Friday, September 5, 2014

Sounding Brass School of Oratory

A news item on CNN caught my eye the other day: in it, President Obama said he blamed the media for stirring up fears and making things seem worse than they are in our country. Here's a link to the story:

http://www.cnn.com/2014/09/01/politics/president-obama-media/

After I posted the link to the article, along with my reaction to it, on my Facebook page, I noticed it was not showing up in my news feed. I had to post it a second time before it appeared, and that little difficulty got me to thinking about the importance I attach to freedom of speech.

I'll repeat what I said on Facebook: yes, one must be judicious in evaluating news sources. You definitely can't believe everything you hear, and no librarian would ever say otherwise. However, it's the media's job to report the facts, even when they're unpleasant, not to be a public relations outlet for the status quo. I appreciate the complexities we're all facing but would respect the president more for acknowledging the country's mood instead of blaming the messenger. That's a diversionary tactic that, to my mind, insults the public's intelligence. My sense is that people are responding appropriately to sobering realities while trying to figure out the best way forward.

It's true: we're facing a difficult set of circumstances. But blaming the messenger is a species of logical fallacy, which I'm sure the president knows as well as I do.

I agree with him that America is a great nation, insofar as its founding principles and its people go, imperfections notwithstanding. The difficulty I see, as I discussed in a previous post about our current guiding myth (see "Shall We Gather at the River?"), is that power has shifted away from the people and into the hands of monied interests. This has happened gradually, and many factors have contributed, but the end result is that the story most Americans believe in--the one about freedom and opportunity--is not the story we're being governed by. There are now conflicting stories, and one of them is called "It's About the Money."

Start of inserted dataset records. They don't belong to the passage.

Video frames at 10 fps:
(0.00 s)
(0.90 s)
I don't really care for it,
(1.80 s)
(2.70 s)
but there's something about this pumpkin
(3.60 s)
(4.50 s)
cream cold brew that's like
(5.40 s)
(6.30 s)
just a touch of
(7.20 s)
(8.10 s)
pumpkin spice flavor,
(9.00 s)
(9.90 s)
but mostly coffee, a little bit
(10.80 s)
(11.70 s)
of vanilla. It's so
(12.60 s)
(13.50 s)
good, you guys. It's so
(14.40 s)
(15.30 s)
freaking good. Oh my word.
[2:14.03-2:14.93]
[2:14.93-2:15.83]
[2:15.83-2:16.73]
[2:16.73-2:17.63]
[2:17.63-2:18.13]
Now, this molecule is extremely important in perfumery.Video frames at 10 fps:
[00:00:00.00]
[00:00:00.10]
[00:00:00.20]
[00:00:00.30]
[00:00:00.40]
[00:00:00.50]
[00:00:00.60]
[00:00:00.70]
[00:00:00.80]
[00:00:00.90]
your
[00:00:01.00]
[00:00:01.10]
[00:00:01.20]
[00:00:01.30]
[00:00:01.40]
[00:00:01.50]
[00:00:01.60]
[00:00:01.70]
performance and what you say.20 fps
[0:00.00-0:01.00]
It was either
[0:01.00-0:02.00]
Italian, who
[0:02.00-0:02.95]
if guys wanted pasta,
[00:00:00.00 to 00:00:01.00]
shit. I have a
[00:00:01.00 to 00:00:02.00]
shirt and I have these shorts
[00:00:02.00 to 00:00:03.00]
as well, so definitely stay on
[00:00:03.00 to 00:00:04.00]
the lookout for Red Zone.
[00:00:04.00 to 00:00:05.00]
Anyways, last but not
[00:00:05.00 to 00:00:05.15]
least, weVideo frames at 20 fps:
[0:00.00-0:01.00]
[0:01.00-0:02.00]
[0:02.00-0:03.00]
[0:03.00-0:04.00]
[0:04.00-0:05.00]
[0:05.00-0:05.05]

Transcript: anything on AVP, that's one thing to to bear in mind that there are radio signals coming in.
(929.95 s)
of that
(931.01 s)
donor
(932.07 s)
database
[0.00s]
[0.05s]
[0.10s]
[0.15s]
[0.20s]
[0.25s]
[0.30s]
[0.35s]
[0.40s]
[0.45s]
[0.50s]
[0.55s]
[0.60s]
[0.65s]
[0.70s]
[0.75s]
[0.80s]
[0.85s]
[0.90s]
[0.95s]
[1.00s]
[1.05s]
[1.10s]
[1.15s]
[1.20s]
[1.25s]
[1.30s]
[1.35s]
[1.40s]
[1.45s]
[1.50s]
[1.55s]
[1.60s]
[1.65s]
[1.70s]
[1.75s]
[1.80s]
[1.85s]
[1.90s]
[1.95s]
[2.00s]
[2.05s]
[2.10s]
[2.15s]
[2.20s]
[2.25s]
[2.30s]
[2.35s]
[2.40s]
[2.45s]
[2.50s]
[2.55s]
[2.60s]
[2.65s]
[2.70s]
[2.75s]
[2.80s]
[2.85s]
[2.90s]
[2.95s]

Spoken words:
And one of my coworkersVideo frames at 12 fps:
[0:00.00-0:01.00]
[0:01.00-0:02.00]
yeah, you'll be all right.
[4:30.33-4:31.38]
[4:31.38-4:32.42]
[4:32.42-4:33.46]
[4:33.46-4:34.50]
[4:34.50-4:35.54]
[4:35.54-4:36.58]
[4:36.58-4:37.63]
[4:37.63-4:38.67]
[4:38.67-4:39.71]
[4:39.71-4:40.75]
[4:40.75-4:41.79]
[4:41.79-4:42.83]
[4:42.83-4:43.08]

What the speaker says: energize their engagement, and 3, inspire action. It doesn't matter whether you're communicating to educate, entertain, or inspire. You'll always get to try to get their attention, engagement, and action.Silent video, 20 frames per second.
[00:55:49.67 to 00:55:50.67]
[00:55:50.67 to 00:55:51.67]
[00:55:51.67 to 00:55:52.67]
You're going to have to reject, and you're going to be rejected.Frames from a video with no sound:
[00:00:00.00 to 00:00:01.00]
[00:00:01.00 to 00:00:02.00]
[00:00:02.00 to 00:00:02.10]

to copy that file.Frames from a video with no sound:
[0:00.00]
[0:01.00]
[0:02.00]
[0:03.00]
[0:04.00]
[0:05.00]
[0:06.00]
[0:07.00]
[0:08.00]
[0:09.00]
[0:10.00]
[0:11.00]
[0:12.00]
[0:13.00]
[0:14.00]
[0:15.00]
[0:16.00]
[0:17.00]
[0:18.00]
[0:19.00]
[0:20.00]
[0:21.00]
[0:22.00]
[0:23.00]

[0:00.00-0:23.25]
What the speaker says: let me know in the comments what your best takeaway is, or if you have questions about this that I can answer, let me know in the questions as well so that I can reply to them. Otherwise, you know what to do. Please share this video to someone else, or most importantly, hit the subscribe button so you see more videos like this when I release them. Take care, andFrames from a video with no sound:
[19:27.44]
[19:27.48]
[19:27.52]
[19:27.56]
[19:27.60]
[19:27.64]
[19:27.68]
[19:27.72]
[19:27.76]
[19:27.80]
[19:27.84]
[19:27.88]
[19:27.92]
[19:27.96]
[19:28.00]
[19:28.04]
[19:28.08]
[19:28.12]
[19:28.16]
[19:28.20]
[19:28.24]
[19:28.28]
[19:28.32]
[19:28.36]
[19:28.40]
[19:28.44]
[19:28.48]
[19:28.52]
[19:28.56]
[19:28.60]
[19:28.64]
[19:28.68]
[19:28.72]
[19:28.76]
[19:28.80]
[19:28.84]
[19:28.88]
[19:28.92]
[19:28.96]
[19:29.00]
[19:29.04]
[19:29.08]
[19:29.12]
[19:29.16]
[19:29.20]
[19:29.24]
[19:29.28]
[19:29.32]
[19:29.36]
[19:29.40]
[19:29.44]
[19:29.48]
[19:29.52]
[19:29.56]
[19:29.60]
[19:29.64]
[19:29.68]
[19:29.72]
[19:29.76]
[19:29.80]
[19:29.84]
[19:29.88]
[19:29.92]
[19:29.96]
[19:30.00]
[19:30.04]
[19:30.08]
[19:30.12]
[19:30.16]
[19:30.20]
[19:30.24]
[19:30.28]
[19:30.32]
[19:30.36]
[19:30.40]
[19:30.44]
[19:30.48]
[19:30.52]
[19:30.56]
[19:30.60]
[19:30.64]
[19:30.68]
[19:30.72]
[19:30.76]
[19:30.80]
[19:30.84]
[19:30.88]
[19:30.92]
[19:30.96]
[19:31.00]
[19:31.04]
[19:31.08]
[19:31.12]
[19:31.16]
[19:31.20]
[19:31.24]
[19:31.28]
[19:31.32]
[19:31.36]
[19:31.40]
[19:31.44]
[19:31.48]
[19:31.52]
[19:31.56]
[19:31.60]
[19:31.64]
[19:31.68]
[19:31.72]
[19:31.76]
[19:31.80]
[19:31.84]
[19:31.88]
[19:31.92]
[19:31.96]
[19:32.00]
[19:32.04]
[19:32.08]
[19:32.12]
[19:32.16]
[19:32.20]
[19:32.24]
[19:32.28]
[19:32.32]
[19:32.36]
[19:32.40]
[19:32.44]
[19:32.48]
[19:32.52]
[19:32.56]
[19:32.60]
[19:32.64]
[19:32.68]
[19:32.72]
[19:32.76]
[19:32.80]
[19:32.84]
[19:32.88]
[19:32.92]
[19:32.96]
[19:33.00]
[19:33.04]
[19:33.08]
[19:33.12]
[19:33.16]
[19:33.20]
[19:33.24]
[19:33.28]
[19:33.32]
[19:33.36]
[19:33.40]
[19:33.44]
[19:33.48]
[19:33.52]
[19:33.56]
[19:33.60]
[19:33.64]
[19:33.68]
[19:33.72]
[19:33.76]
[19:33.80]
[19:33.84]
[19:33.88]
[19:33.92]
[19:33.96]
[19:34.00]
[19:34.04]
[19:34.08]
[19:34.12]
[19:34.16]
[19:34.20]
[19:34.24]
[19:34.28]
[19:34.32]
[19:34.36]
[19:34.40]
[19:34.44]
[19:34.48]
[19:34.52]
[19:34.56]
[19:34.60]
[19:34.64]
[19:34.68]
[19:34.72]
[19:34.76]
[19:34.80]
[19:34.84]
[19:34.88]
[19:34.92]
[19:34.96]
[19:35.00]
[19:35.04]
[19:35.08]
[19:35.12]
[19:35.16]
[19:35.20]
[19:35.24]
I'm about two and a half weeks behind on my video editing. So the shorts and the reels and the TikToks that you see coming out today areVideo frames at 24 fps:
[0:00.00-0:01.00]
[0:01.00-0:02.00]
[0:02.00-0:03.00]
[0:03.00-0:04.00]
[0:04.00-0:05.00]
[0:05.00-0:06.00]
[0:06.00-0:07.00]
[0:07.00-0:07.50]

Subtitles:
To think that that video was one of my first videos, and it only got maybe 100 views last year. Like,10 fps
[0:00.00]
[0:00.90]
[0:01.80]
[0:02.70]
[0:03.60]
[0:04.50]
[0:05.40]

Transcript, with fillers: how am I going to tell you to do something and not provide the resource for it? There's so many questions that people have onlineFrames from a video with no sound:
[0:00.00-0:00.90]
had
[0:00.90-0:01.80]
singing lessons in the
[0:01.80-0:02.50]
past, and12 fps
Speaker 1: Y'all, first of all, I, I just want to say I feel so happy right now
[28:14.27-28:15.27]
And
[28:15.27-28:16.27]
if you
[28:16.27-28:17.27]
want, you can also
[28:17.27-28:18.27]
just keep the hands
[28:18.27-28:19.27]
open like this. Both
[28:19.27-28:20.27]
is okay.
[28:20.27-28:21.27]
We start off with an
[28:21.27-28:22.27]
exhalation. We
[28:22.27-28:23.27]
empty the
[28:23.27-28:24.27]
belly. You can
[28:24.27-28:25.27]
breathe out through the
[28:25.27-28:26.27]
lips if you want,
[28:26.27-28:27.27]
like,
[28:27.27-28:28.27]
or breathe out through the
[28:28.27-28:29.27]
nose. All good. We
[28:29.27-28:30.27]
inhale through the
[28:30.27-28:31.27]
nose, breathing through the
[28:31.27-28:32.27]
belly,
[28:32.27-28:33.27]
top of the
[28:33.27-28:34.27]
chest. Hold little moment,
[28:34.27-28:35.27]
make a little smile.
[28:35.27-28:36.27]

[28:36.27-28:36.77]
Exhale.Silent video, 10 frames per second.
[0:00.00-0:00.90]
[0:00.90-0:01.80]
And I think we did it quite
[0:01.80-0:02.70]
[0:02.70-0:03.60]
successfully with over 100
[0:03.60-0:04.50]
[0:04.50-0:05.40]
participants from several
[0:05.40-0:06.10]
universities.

It's sad to say it, but there have been times in recent memory when "patriotism" seemed synonymous with "jingoism." If you considered yourself a patriot but didn't go along with the "Might Makes Right" style of things, you felt uncomfortable. If you called yourself a patriot, would people assume you supported every clause of the Patriot Act, even the ones that infringed on your rights? If you displayed a flag, would people assume you were a hawk? If you believed that the duty of a patriot is to question things, would people call you un-American? These were real questions.

For better or for worse, it now seems fashionable for Democrats as well as Republicans to openly drape themselves in the flag. The trouble I have with it, as regards politicians, is that it often comes across as self-serving, as if they're trying their darnedest to bask in Lady Liberty's reflected glow while having circumvented--in numerous, cynical ways--all that she stands for. Gilded phrases about America have a hollow sound falling from the lips of people who wouldn't know "making ends meet" from a golf outing but know exactly where Wall Street is.

There's a verse from Corinthians that comes to mind: "Though I speak with the tongues of men and of angels, and have not love, I am become as sounding brass, or a clanging cymbal." As we know, it's always a good idea to judge more by what people do than by what they say, but since they will talk, I've made it a practice to watch their body language and to notice how I feel when they speak. This can be quite revealing sometimes.